AmTrust Financial saw its stock price plunge nearly 19 percent Tuesday following a Wall Street Journal report alleging a 2014 FBI investigation of its accounting practices. The New York-based insurance company denied knowledge of any investigation and has tried to move on from questions about its accounting practices by focusing on its new chief accounting officer and other efforts to boost its internal controls.
AmTrust closed at $15.30 after a heady day of trading on the NASDAQ on April 11, down 18.92 percent. That was a cap to a day when AmTrust issued a statement that strongly denied knowledge of any investigation. The news report was a setback for AmTrust, which began a campaign only a few days before to move beyond an audit of financials going back to 2014 that led to the delayed release of its 2016 annual report.
The latest controversy revolved around an article in the Wall Street Journal alleging, in part, that BDO, an independent auditor formerly used by AmTrust, recorded conversations for the Federal Bureau of Investigation with a device made to look like a Starbucks gift card, and also worked as a whistleblower regarding AmTrust’s accounting with the Securities and Exchange Commission.

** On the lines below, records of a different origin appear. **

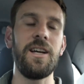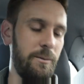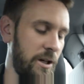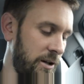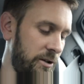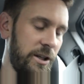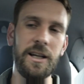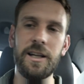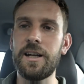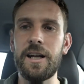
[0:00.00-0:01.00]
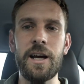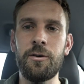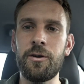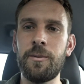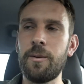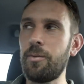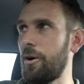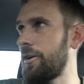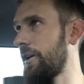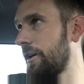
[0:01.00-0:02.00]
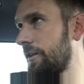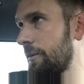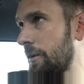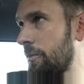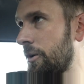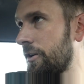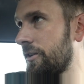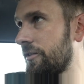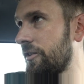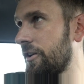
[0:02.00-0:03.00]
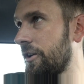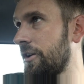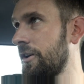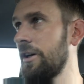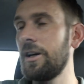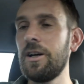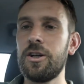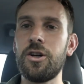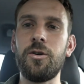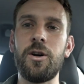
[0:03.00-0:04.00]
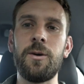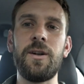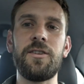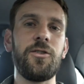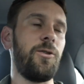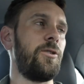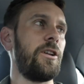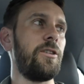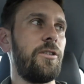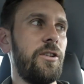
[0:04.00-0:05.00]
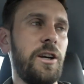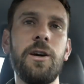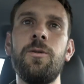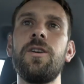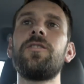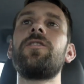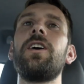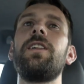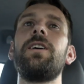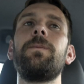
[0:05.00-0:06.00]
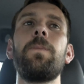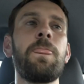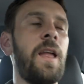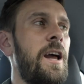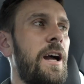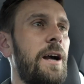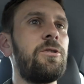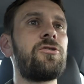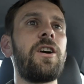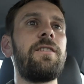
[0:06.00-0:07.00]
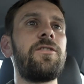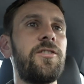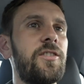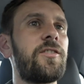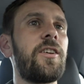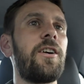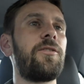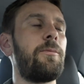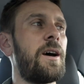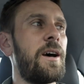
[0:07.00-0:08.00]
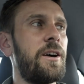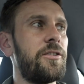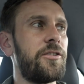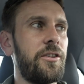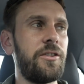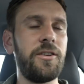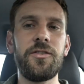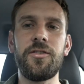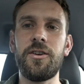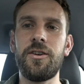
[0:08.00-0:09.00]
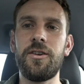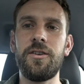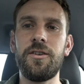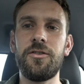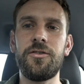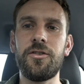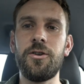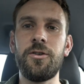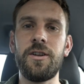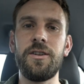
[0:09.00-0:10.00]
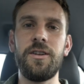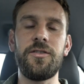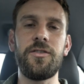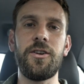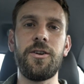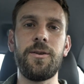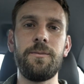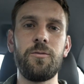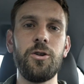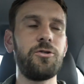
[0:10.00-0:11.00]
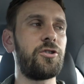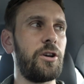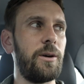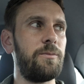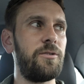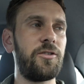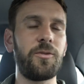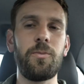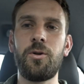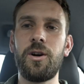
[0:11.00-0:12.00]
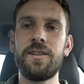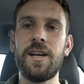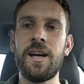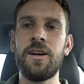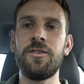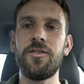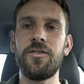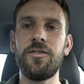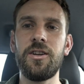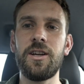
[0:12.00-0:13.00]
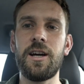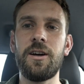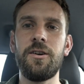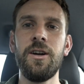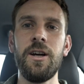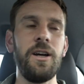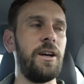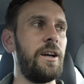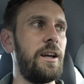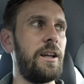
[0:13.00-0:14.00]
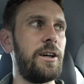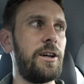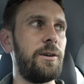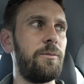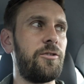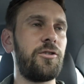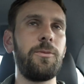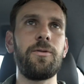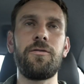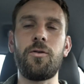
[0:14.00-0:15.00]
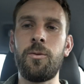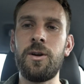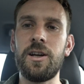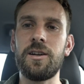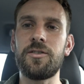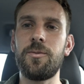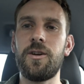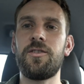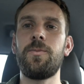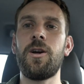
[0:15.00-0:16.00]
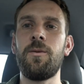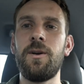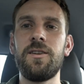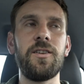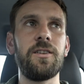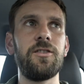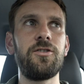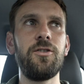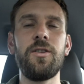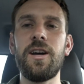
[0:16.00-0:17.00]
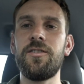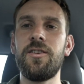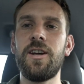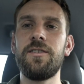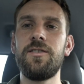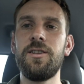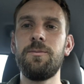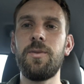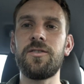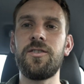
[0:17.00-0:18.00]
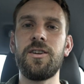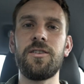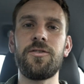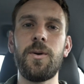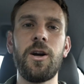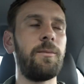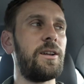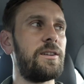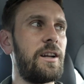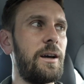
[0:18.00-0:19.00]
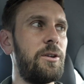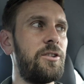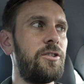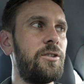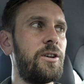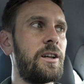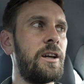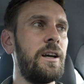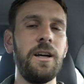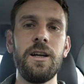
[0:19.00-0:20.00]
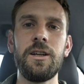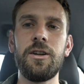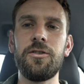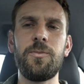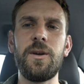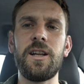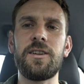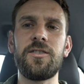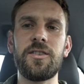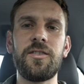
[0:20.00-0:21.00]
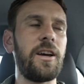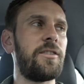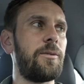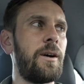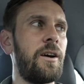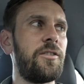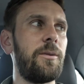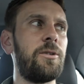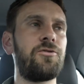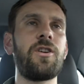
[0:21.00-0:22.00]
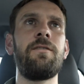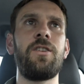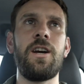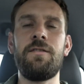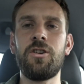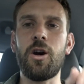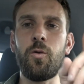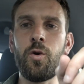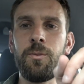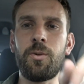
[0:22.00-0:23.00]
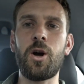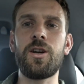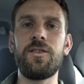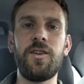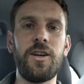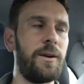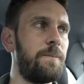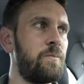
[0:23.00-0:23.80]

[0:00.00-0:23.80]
I mean, I only like an hour on my parking. I think my parking's gonna go up. That's a whole nother thing. I want to say that I've been driving 6,000 miles on this road trip, exploring towns and seeing how, and street performing and experimenting. The 2019 busking experiment that I've been doing, you know, it's been like 6,000 miles I've been driving. I haven't got one parking ticket.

AmTrust said it was unaware of any investigation and questioned the credibility of those interviewed for the Wall Street Journal, insisting that the story revealed nothing new.
Here’s AmTrust’s full statement:
“The Wall Street Journal today published an article suggesting there was an alleged FBI investigation in 2014 — three years ago — with respect to AmTrust’s accounting practices initiated by complaints made by short sellers. AmTrust is not aware of any such investigation, nor for that matter has it ever been contacted by the FBI with respect to such an investigation. Further, AmTrust is not aware of any special examination by the New York Department of Financial Services, other than examinations conducted in connection with AmTrust’s 2014 Tower transaction, which the Department approved.
AmTrust has no direct knowledge of any of the individuals, named or unnamed, referenced in the article and is certainly not aware that they have any credibility with respect to their understanding of AmTrust or its regulators. Immediately following AmTrust’s filing of its 2016 Form 10-K, and the unqualified audit opinion issued by KPMG, the Wall Street Journal contacted AmTrust concerning a possible article in which it seemed that AmTrust would be a part. We have been as responsive as possible to the Wall Street Journal during this period. Many of the questions from the Wall Street Journal related to the disproved short seller themes about AmTrust that have been used unsuccessfully by shorts and their confederates for the past several years. There is nothing in today’s Wall Street Journal article in terms of the company’s operations or financial results that is different from these old, recycled short seller themes.”
AmTrust twice delayed the release of its 2016 annual report due to an ongoing KPMG audit of financial results from 2014-2016. In mid-March, AmTrust also disclosed that prior work by BDO USA involving its opinion on its consolidated financial statements for 2014 and 2015 and its opinions on the effectiveness on internal financial reporting controls were also at issue.
On April 4, AmTrust finally released its 2016 annual report and updated financials going back to 2014. The audit had some impact on 2014 and 2015 net income. According to AmTrust, the restatements led to a 7.2 percent decline of net income attributable to common stockholders in 2014 and an 11.2 percent drop in 2015.
AmTrust has repeatedly said it is moving forward with a focus on boosting its internal financial controls. Toward this end, AmTrust announced on April 10 that it had hired Robert Schwarz for the newly created position of chief accounting officer and senior vice president.
Schwarz, most recently a vice president and assistant controller at Assurant, will be responsible for accounting policies and financial processes, including preparation of financial statements. AmTrust, in its announcement of Schwarz’s hiring, noted it had hired or promoted a number of other executives over the last year in order to beef up its finance and accounting leadership.
Barry Zyskind, AmTrust’s chairman and chief executive officer, said the company was focusing on making sure its “accounting and finance systems, expertise and skills are aligned to support our size and scale.”
He added that AmTrust’s new hires of senior finance and treasury will help strengthen “our internal controls, analysis and reporting environment, in support of our commitment to sound and transparent financial disclosure.”